● Work required: Please reproduce the data exactly, excluding any pictures it contains.

● Records drawn from a dataset:

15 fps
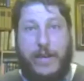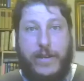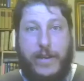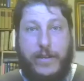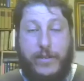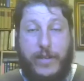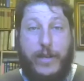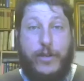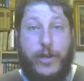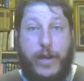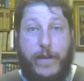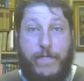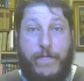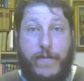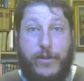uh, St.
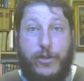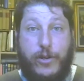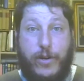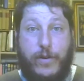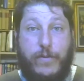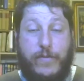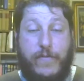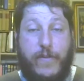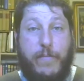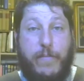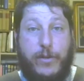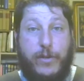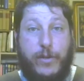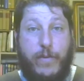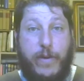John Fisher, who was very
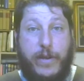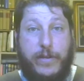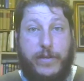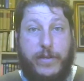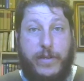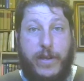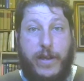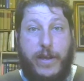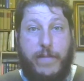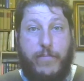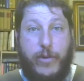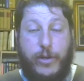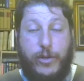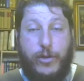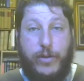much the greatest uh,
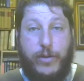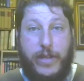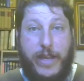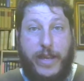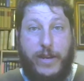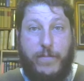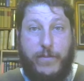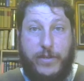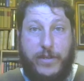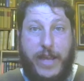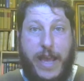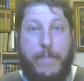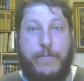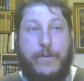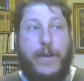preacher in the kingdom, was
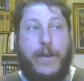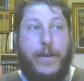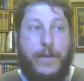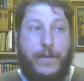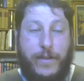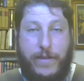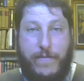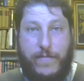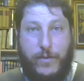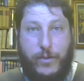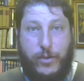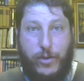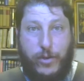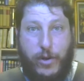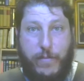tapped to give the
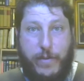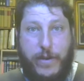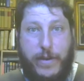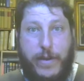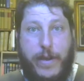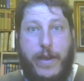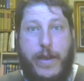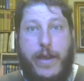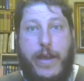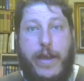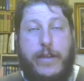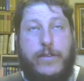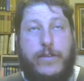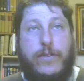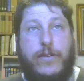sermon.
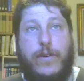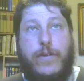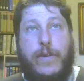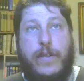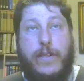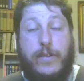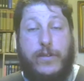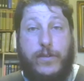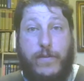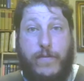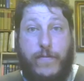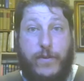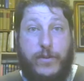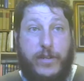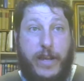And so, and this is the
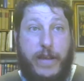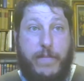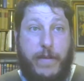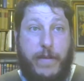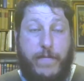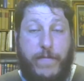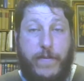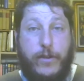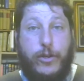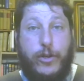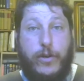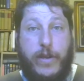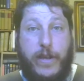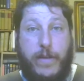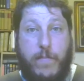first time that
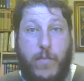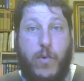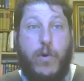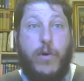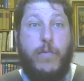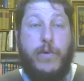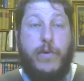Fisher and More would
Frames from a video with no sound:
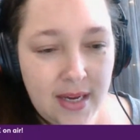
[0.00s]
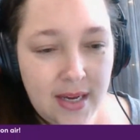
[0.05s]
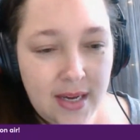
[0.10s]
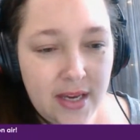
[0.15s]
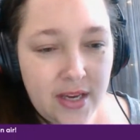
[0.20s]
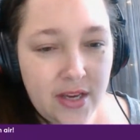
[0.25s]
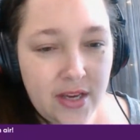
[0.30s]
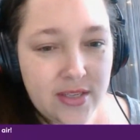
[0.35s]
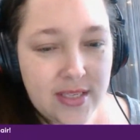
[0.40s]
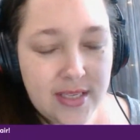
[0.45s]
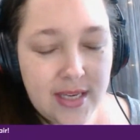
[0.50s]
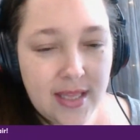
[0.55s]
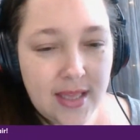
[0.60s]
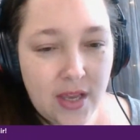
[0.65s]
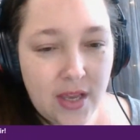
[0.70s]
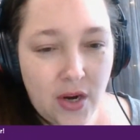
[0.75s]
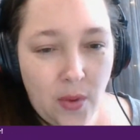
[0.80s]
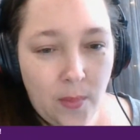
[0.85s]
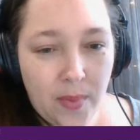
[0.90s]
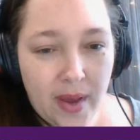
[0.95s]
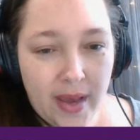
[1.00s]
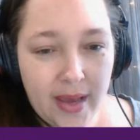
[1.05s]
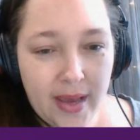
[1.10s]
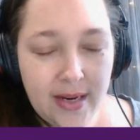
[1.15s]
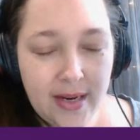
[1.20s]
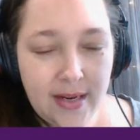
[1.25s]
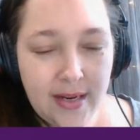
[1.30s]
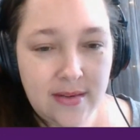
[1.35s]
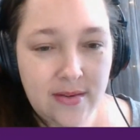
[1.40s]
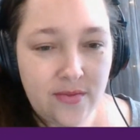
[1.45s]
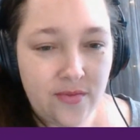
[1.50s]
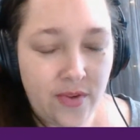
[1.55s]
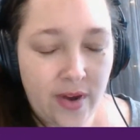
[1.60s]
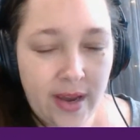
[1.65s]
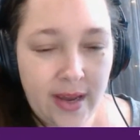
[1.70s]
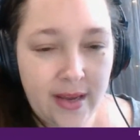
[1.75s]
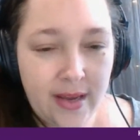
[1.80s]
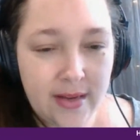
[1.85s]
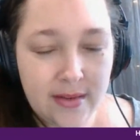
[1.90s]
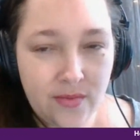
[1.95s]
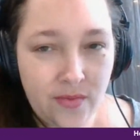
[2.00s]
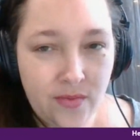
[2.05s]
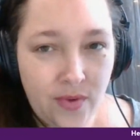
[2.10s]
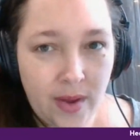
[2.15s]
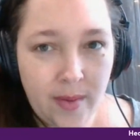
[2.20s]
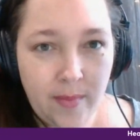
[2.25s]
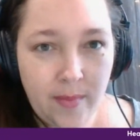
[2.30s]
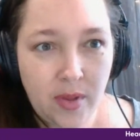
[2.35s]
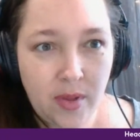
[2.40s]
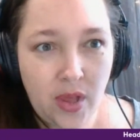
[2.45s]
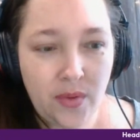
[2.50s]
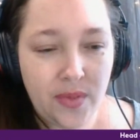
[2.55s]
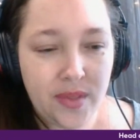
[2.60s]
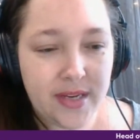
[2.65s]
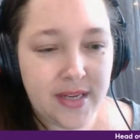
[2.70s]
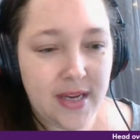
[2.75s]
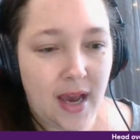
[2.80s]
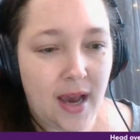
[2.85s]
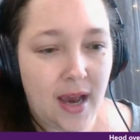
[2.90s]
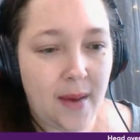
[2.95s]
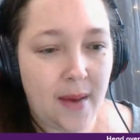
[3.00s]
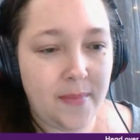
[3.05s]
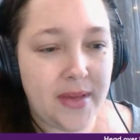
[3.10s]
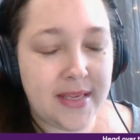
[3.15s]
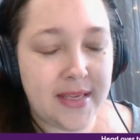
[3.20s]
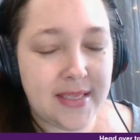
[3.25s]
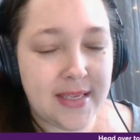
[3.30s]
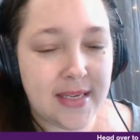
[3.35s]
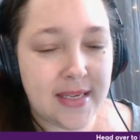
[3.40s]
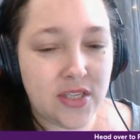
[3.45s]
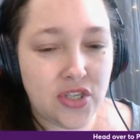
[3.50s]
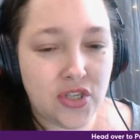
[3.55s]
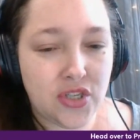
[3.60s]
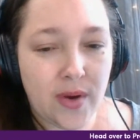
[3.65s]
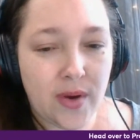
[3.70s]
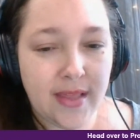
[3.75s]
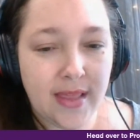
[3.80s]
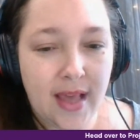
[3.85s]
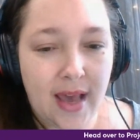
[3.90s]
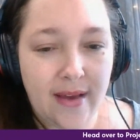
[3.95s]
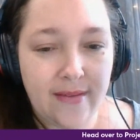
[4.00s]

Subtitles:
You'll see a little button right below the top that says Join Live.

● Written solution:
15 fps
uh, St.
John Fisher, who was very
much the greatest uh,
preacher in the kingdom, was
tapped to give the
sermon.
And so, and this is the
first time that
Fisher and More would
Frames from a video with no sound:
[0.00s]
[0.05s]
[0.10s]
[0.15s]
[0.20s]
[0.25s]
[0.30s]
[0.35s]
[0.40s]
[0.45s]
[0.50s]
[0.55s]
[0.60s]
[0.65s]
[0.70s]
[0.75s]
[0.80s]
[0.85s]
[0.90s]
[0.95s]
[1.00s]
[1.05s]
[1.10s]
[1.15s]
[1.20s]
[1.25s]
[1.30s]
[1.35s]
[1.40s]
[1.45s]
[1.50s]
[1.55s]
[1.60s]
[1.65s]
[1.70s]
[1.75s]
[1.80s]
[1.85s]
[1.90s]
[1.95s]
[2.00s]
[2.05s]
[2.10s]
[2.15s]
[2.20s]
[2.25s]
[2.30s]
[2.35s]
[2.40s]
[2.45s]
[2.50s]
[2.55s]
[2.60s]
[2.65s]
[2.70s]
[2.75s]
[2.80s]
[2.85s]
[2.90s]
[2.95s]
[3.00s]
[3.05s]
[3.10s]
[3.15s]
[3.20s]
[3.25s]
[3.30s]
[3.35s]
[3.40s]
[3.45s]
[3.50s]
[3.55s]
[3.60s]
[3.65s]
[3.70s]
[3.75s]
[3.80s]
[3.85s]
[3.90s]
[3.95s]
[4.00s]

Subtitles:
You'll see a little button right below the top that says Join Live.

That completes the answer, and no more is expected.